Curtain up for the phoenix flying into the desktop: Ryzen 7 8700G and Ryzen 5 8600G are here and, with eight cores, over 5 GHz and an RDNA 3 graphics unit, they finally provide new fodder for everyone who is happy without a dedicated graphics card could be. This article mainly deals with the CPU part of Ryzen 8000G. This is followed by another article that deals with the RDNA3 graphics part and the AMD frame generation. We already talked extensively about the “new” AMD processors in PCGH-Print 03/24. We therefore limit our respective tests primarily to performance and fps per watt (efficiency in games).
Overview
On January 8th at the CES IT trade fair, AMD presented the new Accelerated Processing Units (APU) called Hawk Point. The name “Ryzen 8000” can be slightly misleading, because it is neither the successor to Raphael, Zen 4 (Ryzen 7000), nor does it mean the official successor Eldora, Zen 5 (Ryzen 9000).

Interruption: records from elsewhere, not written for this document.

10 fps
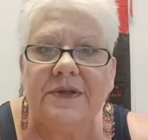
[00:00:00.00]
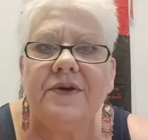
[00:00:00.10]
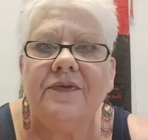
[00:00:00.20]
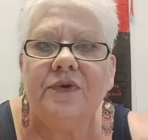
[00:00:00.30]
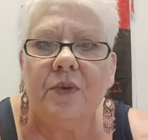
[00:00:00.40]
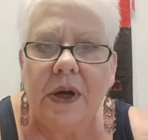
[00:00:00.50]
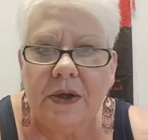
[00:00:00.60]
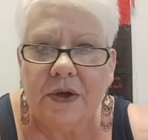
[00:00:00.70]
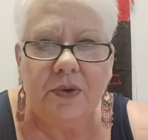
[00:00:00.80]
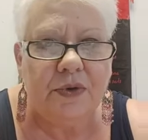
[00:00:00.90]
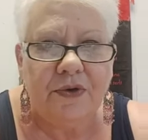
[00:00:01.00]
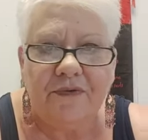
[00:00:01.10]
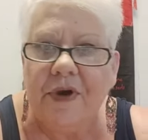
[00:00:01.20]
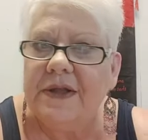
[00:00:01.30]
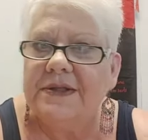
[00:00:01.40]
So if you want you and your
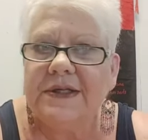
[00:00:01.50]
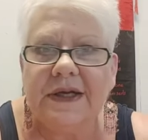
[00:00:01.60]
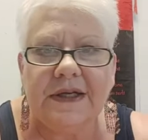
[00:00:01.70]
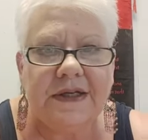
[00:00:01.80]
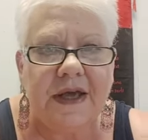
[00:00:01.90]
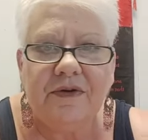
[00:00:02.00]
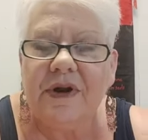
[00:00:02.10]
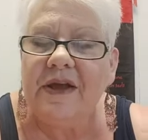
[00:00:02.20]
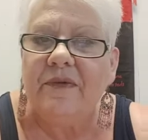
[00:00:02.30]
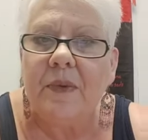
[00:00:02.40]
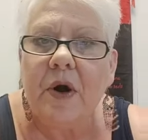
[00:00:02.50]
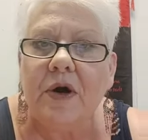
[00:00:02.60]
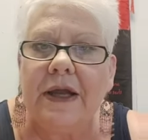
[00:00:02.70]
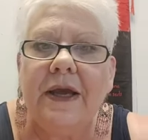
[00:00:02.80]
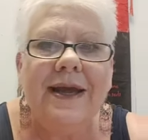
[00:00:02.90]
friends to get together and have a
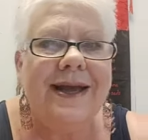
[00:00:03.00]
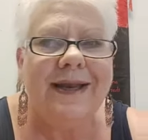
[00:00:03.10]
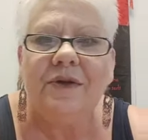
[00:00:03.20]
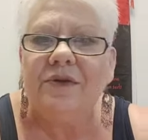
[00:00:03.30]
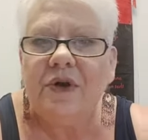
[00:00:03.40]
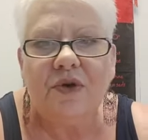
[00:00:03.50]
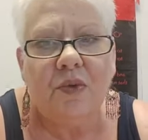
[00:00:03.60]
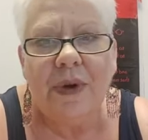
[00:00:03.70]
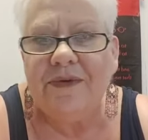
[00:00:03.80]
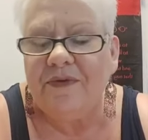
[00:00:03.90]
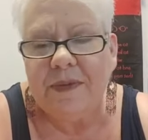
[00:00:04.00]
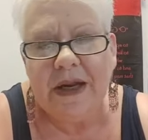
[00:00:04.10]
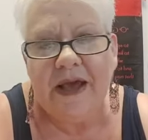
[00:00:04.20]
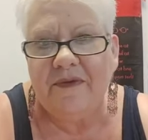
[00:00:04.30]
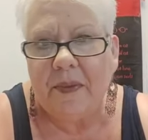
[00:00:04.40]
party, now don't wait for me
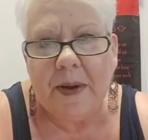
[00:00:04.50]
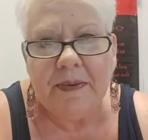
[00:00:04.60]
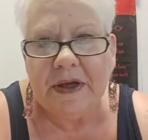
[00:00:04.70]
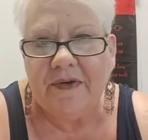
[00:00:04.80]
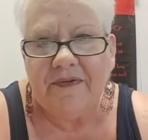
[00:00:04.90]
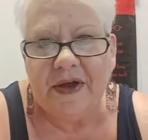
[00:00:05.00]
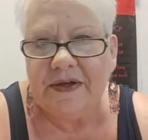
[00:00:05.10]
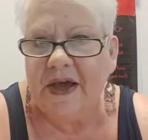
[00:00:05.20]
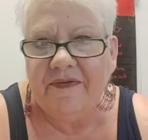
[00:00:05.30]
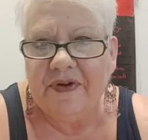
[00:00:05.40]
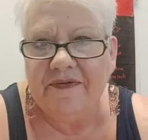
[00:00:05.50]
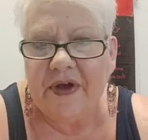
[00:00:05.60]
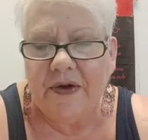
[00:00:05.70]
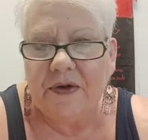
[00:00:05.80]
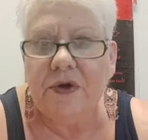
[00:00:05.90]
to have a public event to have an
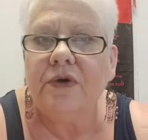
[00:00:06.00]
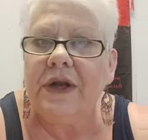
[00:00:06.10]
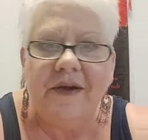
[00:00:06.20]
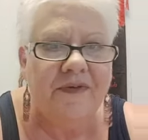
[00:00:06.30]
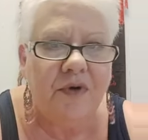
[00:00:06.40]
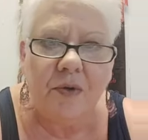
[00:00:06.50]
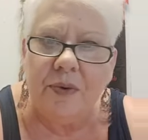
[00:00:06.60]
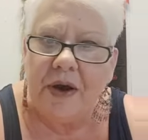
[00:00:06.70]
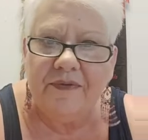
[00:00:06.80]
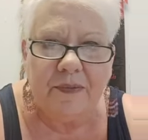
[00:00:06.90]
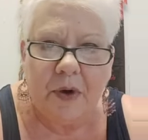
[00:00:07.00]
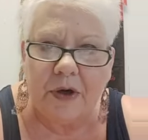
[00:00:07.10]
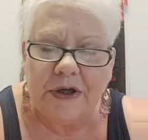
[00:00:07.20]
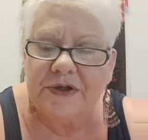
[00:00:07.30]
event. You could have your own private party.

The new Ryzen 8000 processors are based on the Zen 4 architecture, but come from the Phoenix mobile design, which debuted as Ryzen 7X40U/HS models and, unlike the desktop processors of the Zen 4 generation, are more powerful integrated graphics unit and AI acceleration. To make room for the RDNA 3 graphics, Ryzen 8000 APUs are limited in terms of the L3 cache: Instead of 32 MiBytes, the Ryzen 7 8700G and Ryzen 5 8600G only use 16 MiBytes per CCX. They are taking the same path as their predecessors, such as the Ryzen 5 2400/3400G (Zen) or Ryzen 7 5700G (Zen 3), which in turn are only reduced desktop processors when it comes to the CPU part.